(What you should do): All of the records below need to be written out exactly, but without the pictures.

═════ Input

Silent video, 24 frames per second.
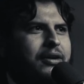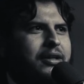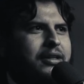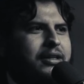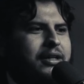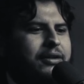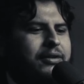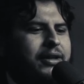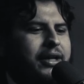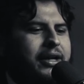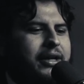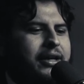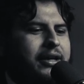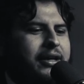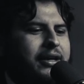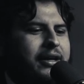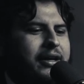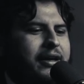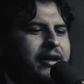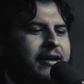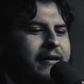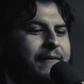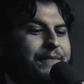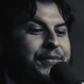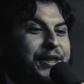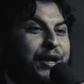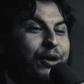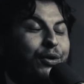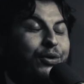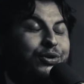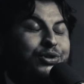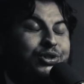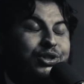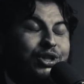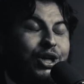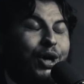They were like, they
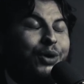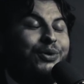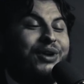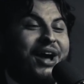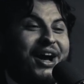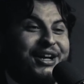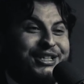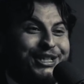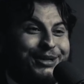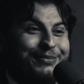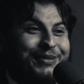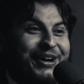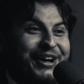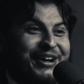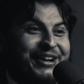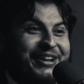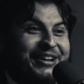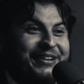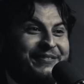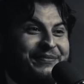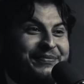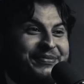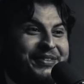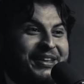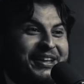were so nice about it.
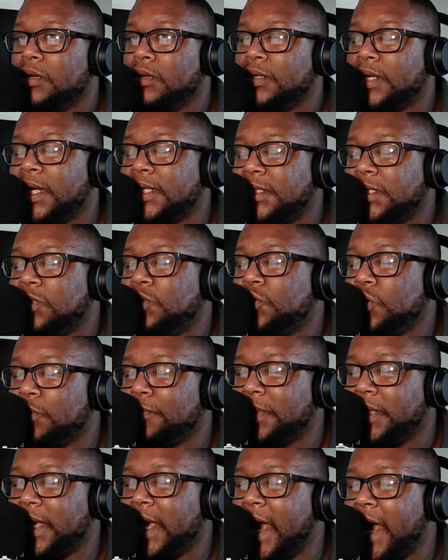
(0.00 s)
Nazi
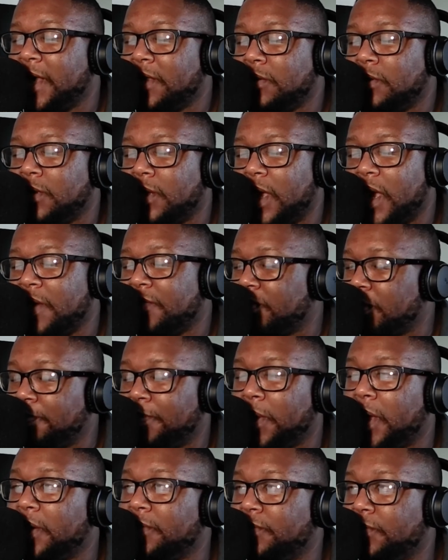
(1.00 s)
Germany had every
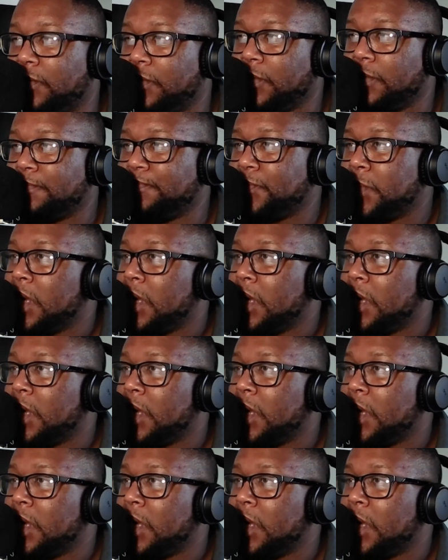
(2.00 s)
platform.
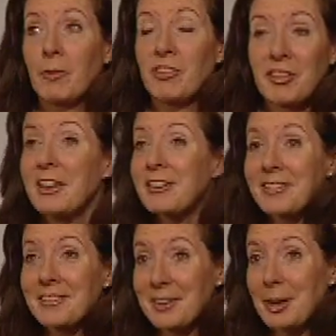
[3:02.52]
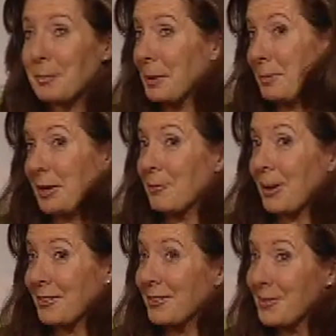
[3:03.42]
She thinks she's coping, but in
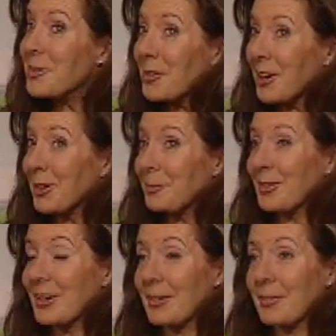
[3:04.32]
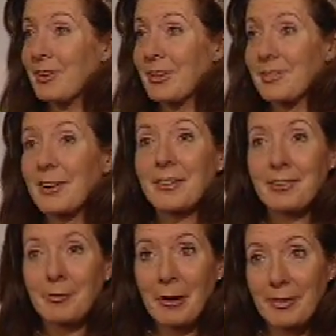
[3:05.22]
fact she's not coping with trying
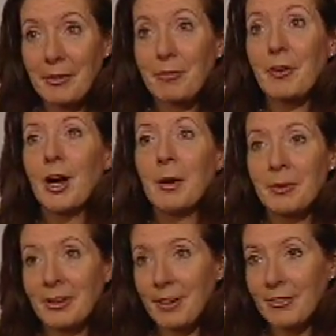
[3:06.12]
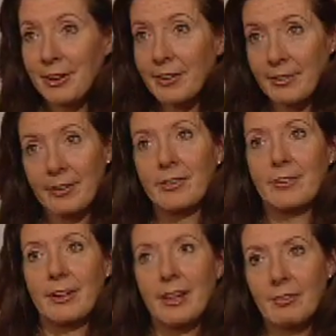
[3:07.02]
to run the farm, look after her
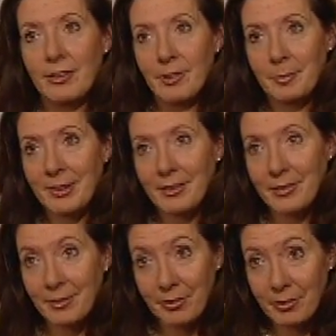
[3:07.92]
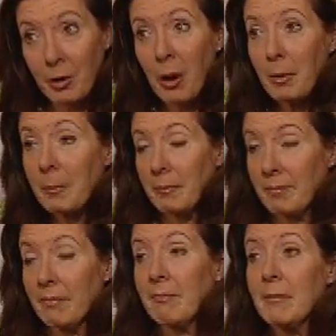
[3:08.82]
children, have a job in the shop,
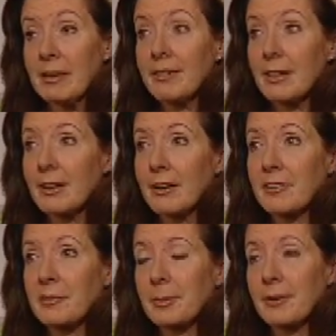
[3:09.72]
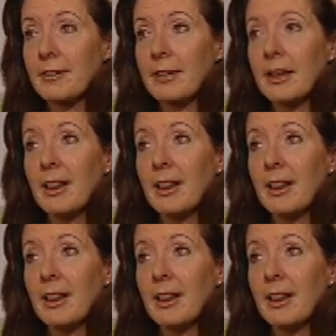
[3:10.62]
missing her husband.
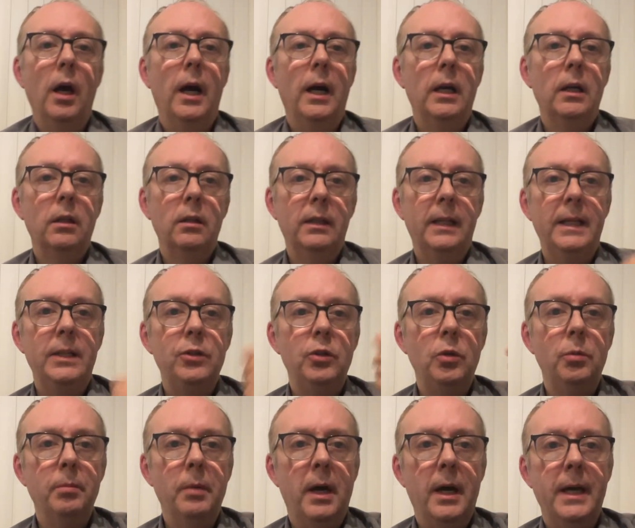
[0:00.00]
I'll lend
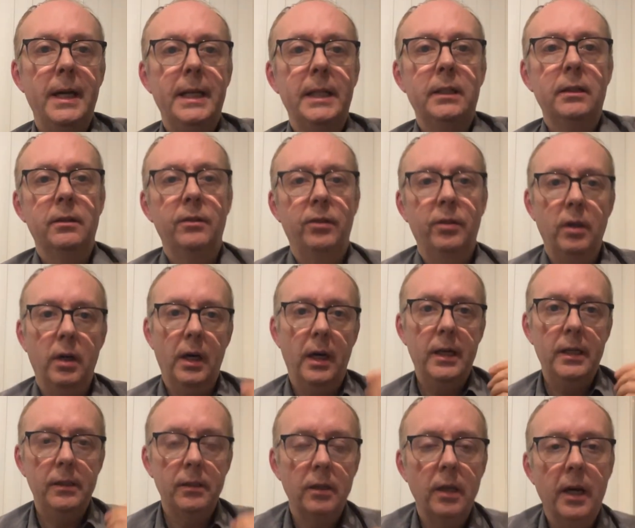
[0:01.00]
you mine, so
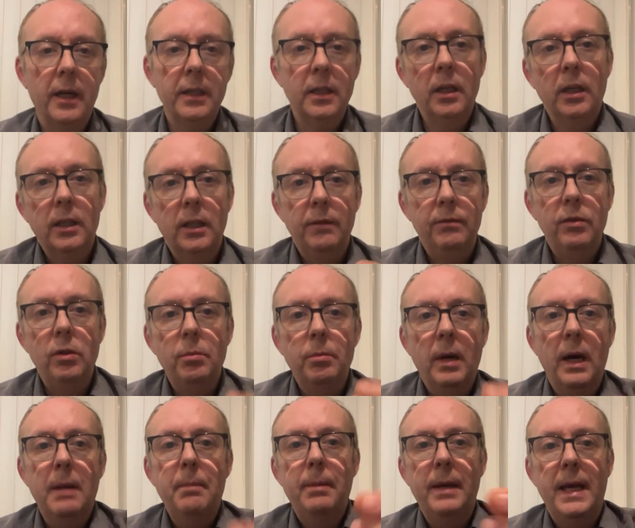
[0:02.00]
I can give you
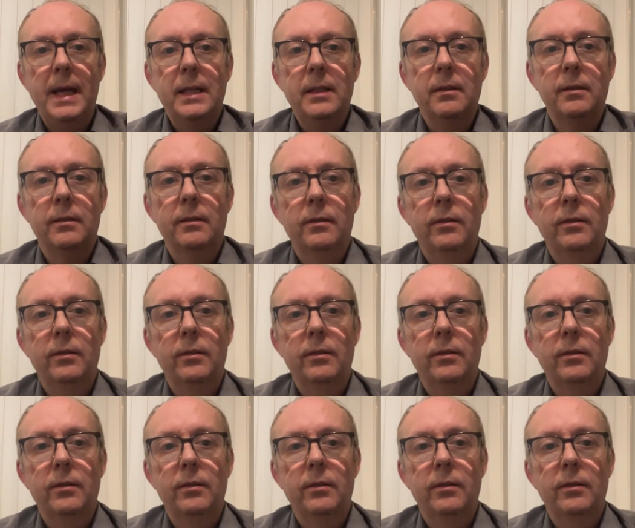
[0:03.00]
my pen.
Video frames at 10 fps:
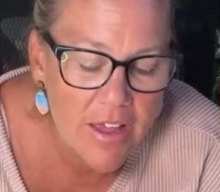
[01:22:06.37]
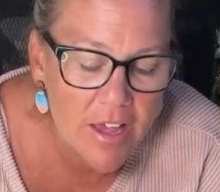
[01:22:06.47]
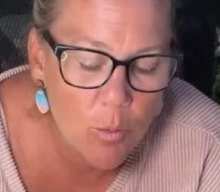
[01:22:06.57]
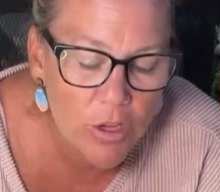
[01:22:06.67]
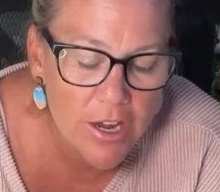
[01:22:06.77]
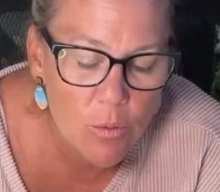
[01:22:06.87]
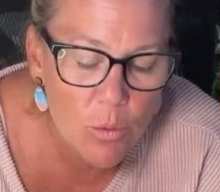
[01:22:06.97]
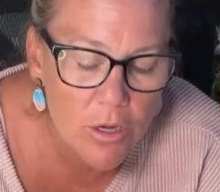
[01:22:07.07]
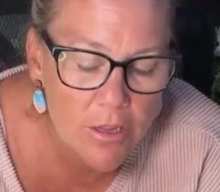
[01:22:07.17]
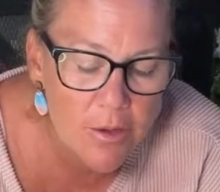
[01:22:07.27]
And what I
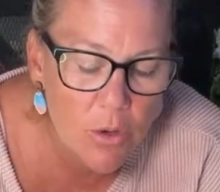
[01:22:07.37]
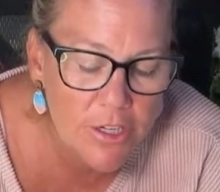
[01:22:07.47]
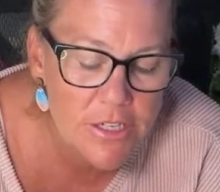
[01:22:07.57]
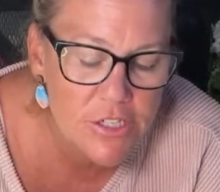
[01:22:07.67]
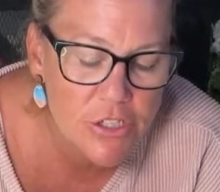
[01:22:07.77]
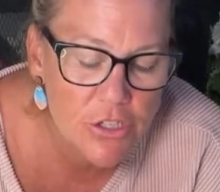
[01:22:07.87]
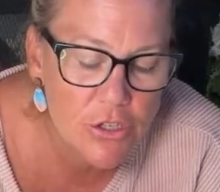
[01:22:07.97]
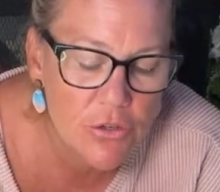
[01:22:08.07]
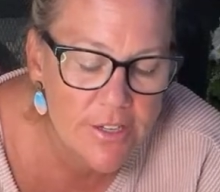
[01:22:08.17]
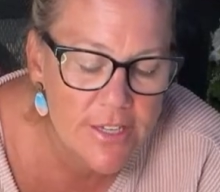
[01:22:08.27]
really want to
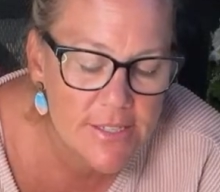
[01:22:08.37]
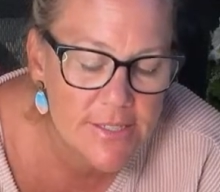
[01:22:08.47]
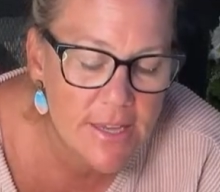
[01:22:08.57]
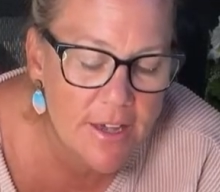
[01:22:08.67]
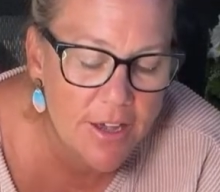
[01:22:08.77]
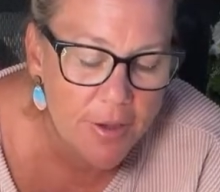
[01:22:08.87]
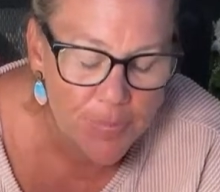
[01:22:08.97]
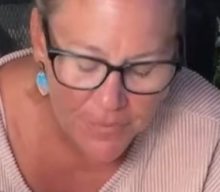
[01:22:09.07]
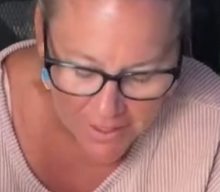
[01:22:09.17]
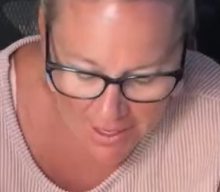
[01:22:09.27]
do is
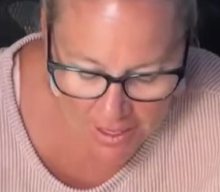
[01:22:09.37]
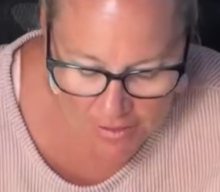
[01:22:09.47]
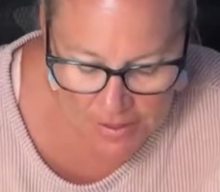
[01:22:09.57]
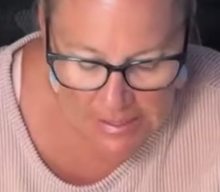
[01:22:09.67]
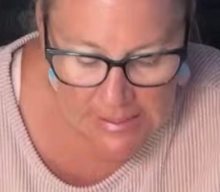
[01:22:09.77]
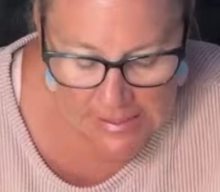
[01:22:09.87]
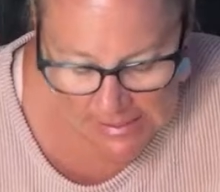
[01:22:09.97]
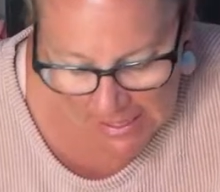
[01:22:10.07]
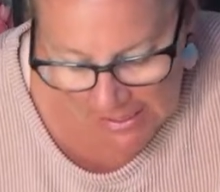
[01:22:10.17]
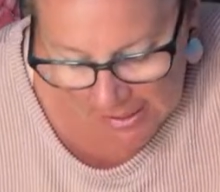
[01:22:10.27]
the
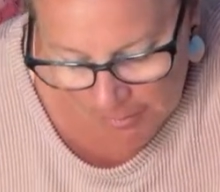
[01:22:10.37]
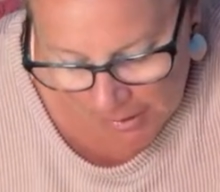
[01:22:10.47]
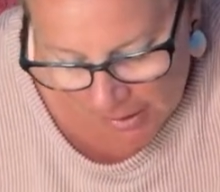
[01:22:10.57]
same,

══════════

(Solution):
Silent video, 24 frames per second.
They were like, they
were so nice about it.
(0.00 s)
Nazi
(1.00 s)
Germany had every
(2.00 s)
platform.
[3:02.52]
[3:03.42]
She thinks she's coping, but in
[3:04.32]
[3:05.22]
fact she's not coping with trying
[3:06.12]
[3:07.02]
to run the farm, look after her
[3:07.92]
[3:08.82]
children, have a job in the shop,
[3:09.72]
[3:10.62]
missing her husband.
[0:00.00]
I'll lend
[0:01.00]
you mine, so
[0:02.00]
I can give you
[0:03.00]
my pen.
Video frames at 10 fps:
[01:22:06.37]
[01:22:06.47]
[01:22:06.57]
[01:22:06.67]
[01:22:06.77]
[01:22:06.87]
[01:22:06.97]
[01:22:07.07]
[01:22:07.17]
[01:22:07.27]
And what I
[01:22:07.37]
[01:22:07.47]
[01:22:07.57]
[01:22:07.67]
[01:22:07.77]
[01:22:07.87]
[01:22:07.97]
[01:22:08.07]
[01:22:08.17]
[01:22:08.27]
really want to
[01:22:08.37]
[01:22:08.47]
[01:22:08.57]
[01:22:08.67]
[01:22:08.77]
[01:22:08.87]
[01:22:08.97]
[01:22:09.07]
[01:22:09.17]
[01:22:09.27]
do is
[01:22:09.37]
[01:22:09.47]
[01:22:09.57]
[01:22:09.67]
[01:22:09.77]
[01:22:09.87]
[01:22:09.97]
[01:22:10.07]
[01:22:10.17]
[01:22:10.27]
the
[01:22:10.37]
[01:22:10.47]
[01:22:10.57]
same,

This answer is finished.